** Records from a data collection **
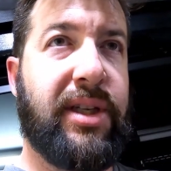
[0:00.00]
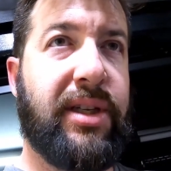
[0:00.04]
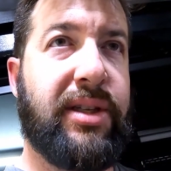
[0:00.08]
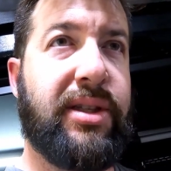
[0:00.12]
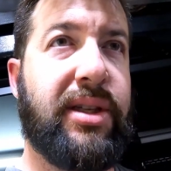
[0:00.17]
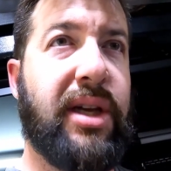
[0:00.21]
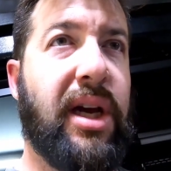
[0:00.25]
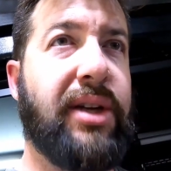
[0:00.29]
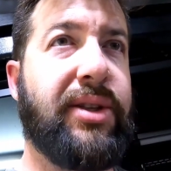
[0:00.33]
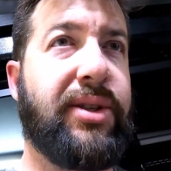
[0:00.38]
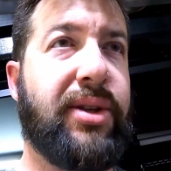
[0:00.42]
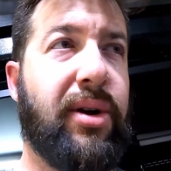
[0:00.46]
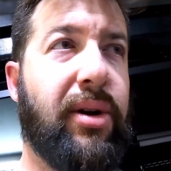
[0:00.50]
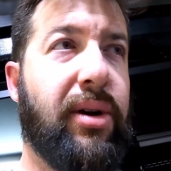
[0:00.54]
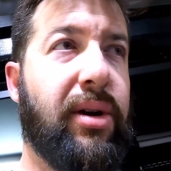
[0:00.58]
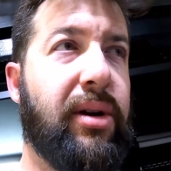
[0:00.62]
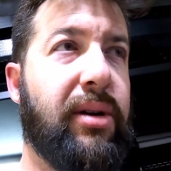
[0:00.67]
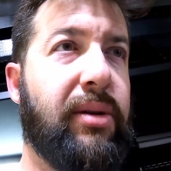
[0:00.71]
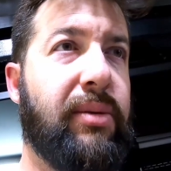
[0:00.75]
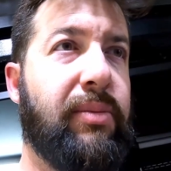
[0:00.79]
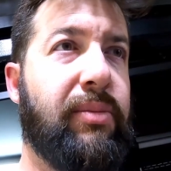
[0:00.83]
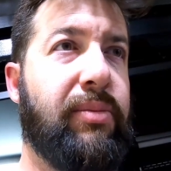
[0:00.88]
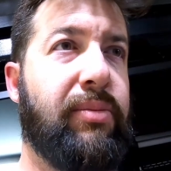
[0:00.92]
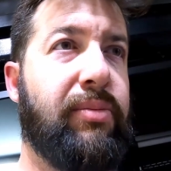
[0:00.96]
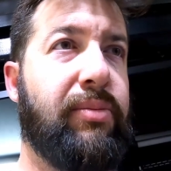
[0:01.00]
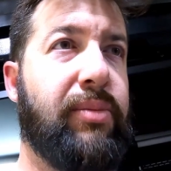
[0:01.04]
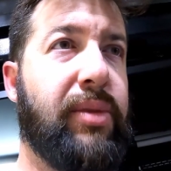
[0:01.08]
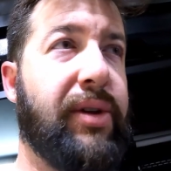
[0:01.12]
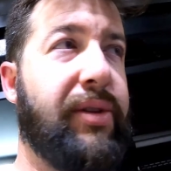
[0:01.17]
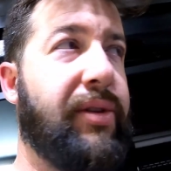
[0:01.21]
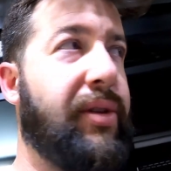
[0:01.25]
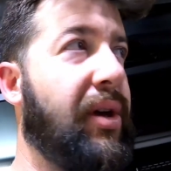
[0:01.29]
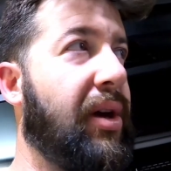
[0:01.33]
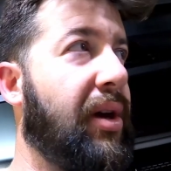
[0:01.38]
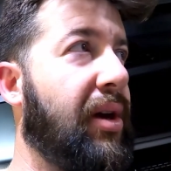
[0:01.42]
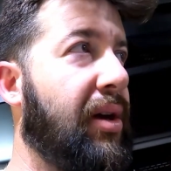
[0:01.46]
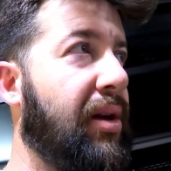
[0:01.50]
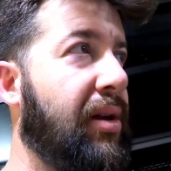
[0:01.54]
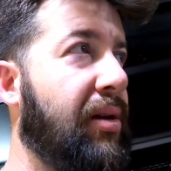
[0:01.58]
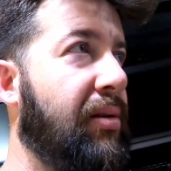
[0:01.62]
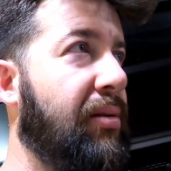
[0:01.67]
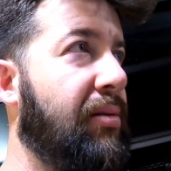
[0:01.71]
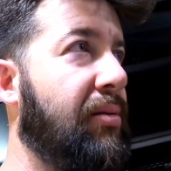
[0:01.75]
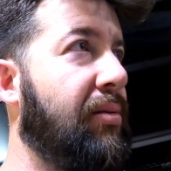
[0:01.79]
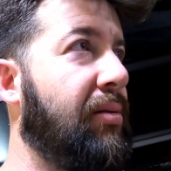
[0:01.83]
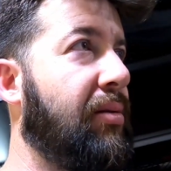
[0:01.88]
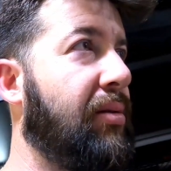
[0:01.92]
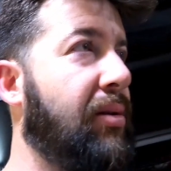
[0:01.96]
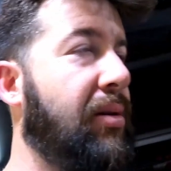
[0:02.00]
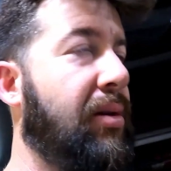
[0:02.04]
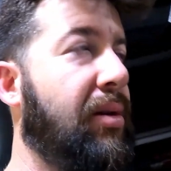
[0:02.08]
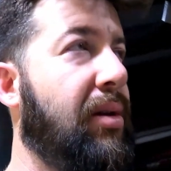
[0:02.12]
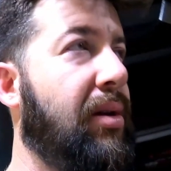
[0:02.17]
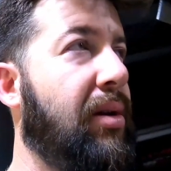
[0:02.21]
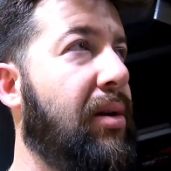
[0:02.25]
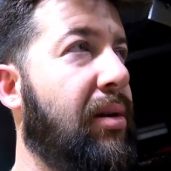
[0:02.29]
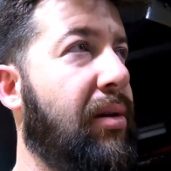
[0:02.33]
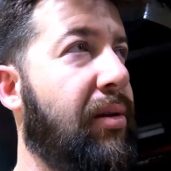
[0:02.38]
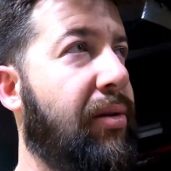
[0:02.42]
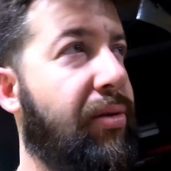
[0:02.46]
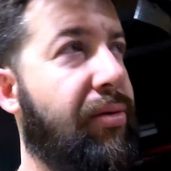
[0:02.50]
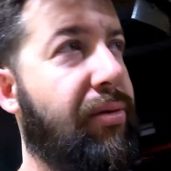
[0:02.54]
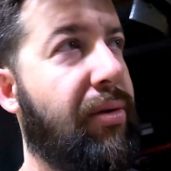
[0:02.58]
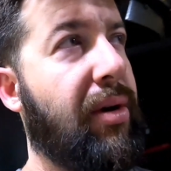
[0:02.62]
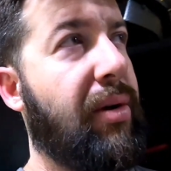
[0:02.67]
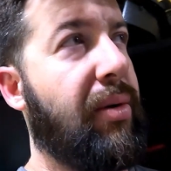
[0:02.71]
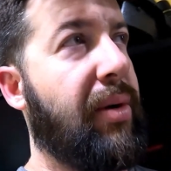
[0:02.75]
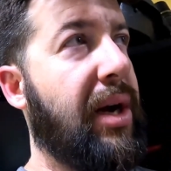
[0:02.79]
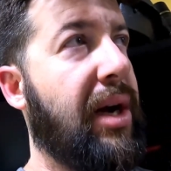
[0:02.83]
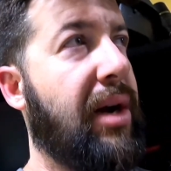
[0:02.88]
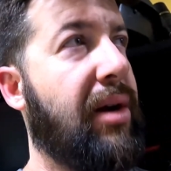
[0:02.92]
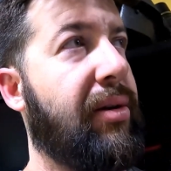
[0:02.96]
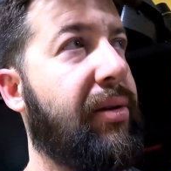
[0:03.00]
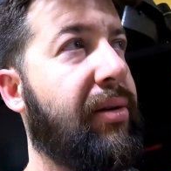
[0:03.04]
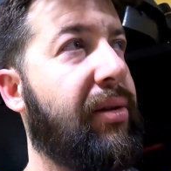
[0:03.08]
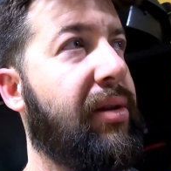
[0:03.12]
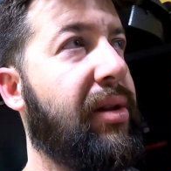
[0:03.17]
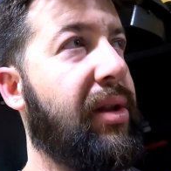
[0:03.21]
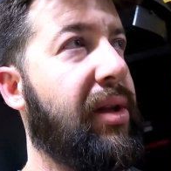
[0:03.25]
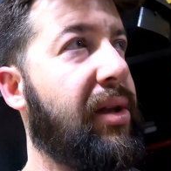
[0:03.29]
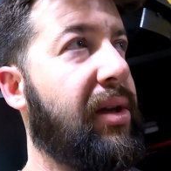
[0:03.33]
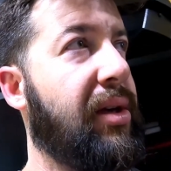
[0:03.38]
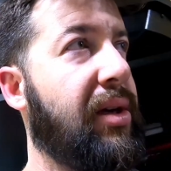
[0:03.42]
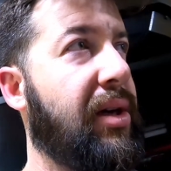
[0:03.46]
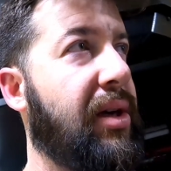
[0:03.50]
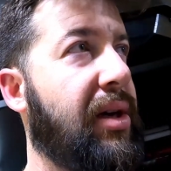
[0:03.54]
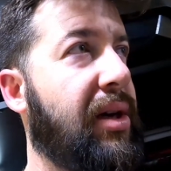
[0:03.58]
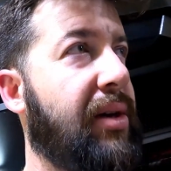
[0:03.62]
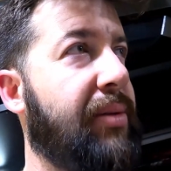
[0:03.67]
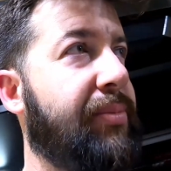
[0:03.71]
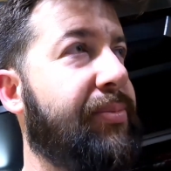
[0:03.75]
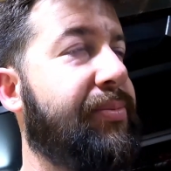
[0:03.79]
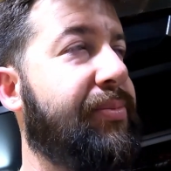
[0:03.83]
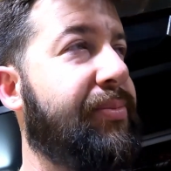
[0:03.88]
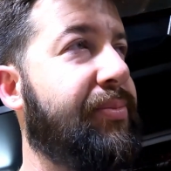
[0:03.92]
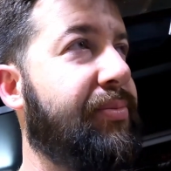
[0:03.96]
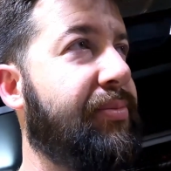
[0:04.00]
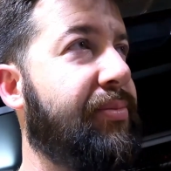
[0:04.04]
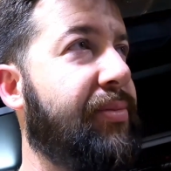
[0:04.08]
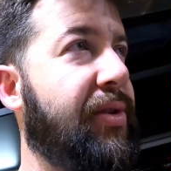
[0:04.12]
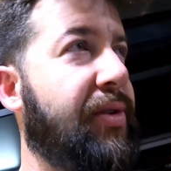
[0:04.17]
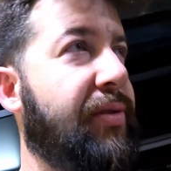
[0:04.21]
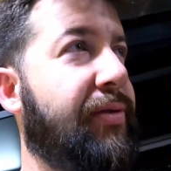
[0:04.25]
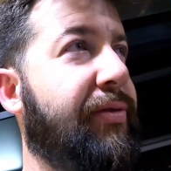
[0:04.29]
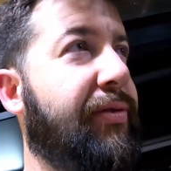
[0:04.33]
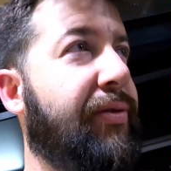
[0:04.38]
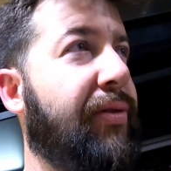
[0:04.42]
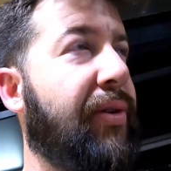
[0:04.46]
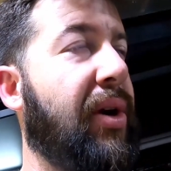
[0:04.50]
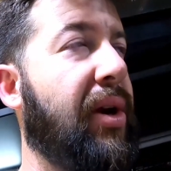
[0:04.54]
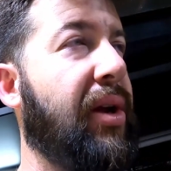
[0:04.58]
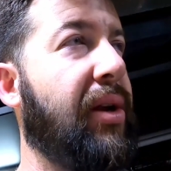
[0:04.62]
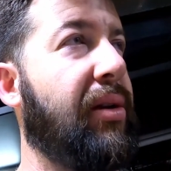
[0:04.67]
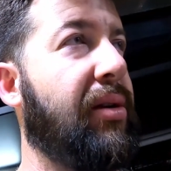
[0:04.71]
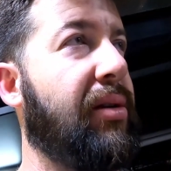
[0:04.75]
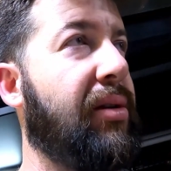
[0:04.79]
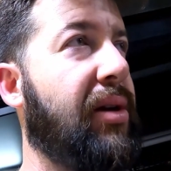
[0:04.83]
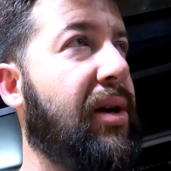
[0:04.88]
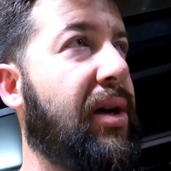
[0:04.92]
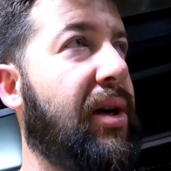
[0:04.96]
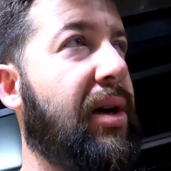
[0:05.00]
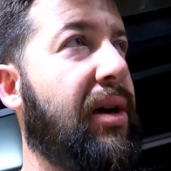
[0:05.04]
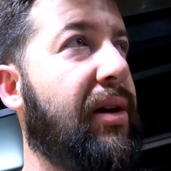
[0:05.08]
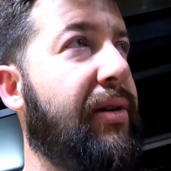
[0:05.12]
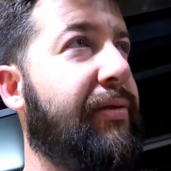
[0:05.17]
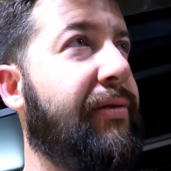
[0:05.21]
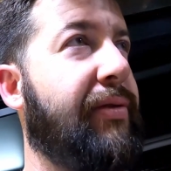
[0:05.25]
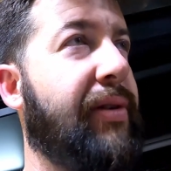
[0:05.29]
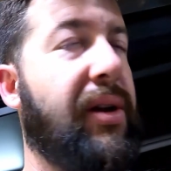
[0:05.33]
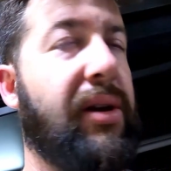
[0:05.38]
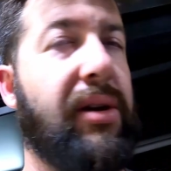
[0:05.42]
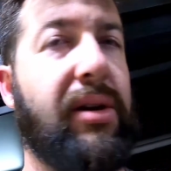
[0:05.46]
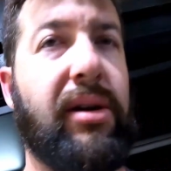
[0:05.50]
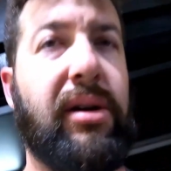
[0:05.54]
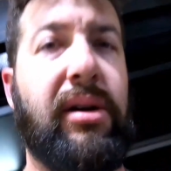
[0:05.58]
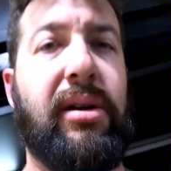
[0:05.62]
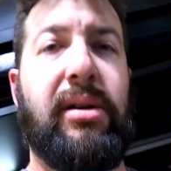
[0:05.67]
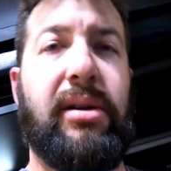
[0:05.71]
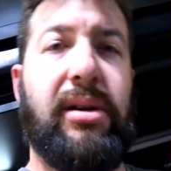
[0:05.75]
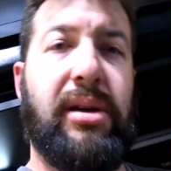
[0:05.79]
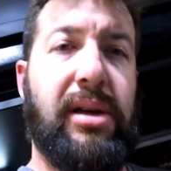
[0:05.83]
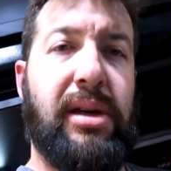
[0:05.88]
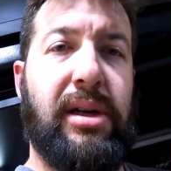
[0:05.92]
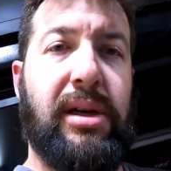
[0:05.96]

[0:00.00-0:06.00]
side skirt, but then throw out the front fender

** Exercise details **
Where a record above holds a picture, drop the picture and print the rest exactly.

** Your response **
[0:00.00]
[0:00.04]
[0:00.08]
[0:00.12]
[0:00.17]
[0:00.21]
[0:00.25]
[0:00.29]
[0:00.33]
[0:00.38]
[0:00.42]
[0:00.46]
[0:00.50]
[0:00.54]
[0:00.58]
[0:00.62]
[0:00.67]
[0:00.71]
[0:00.75]
[0:00.79]
[0:00.83]
[0:00.88]
[0:00.92]
[0:00.96]
[0:01.00]
[0:01.04]
[0:01.08]
[0:01.12]
[0:01.17]
[0:01.21]
[0:01.25]
[0:01.29]
[0:01.33]
[0:01.38]
[0:01.42]
[0:01.46]
[0:01.50]
[0:01.54]
[0:01.58]
[0:01.62]
[0:01.67]
[0:01.71]
[0:01.75]
[0:01.79]
[0:01.83]
[0:01.88]
[0:01.92]
[0:01.96]
[0:02.00]
[0:02.04]
[0:02.08]
[0:02.12]
[0:02.17]
[0:02.21]
[0:02.25]
[0:02.29]
[0:02.33]
[0:02.38]
[0:02.42]
[0:02.46]
[0:02.50]
[0:02.54]
[0:02.58]
[0:02.62]
[0:02.67]
[0:02.71]
[0:02.75]
[0:02.79]
[0:02.83]
[0:02.88]
[0:02.92]
[0:02.96]
[0:03.00]
[0:03.04]
[0:03.08]
[0:03.12]
[0:03.17]
[0:03.21]
[0:03.25]
[0:03.29]
[0:03.33]
[0:03.38]
[0:03.42]
[0:03.46]
[0:03.50]
[0:03.54]
[0:03.58]
[0:03.62]
[0:03.67]
[0:03.71]
[0:03.75]
[0:03.79]
[0:03.83]
[0:03.88]
[0:03.92]
[0:03.96]
[0:04.00]
[0:04.04]
[0:04.08]
[0:04.12]
[0:04.17]
[0:04.21]
[0:04.25]
[0:04.29]
[0:04.33]
[0:04.38]
[0:04.42]
[0:04.46]
[0:04.50]
[0:04.54]
[0:04.58]
[0:04.62]
[0:04.67]
[0:04.71]
[0:04.75]
[0:04.79]
[0:04.83]
[0:04.88]
[0:04.92]
[0:04.96]
[0:05.00]
[0:05.04]
[0:05.08]
[0:05.12]
[0:05.17]
[0:05.21]
[0:05.25]
[0:05.29]
[0:05.33]
[0:05.38]
[0:05.42]
[0:05.46]
[0:05.50]
[0:05.54]
[0:05.58]
[0:05.62]
[0:05.67]
[0:05.71]
[0:05.75]
[0:05.79]
[0:05.83]
[0:05.88]
[0:05.92]
[0:05.96]

[0:00.00-0:06.00]
side skirt, but then throw out the front fender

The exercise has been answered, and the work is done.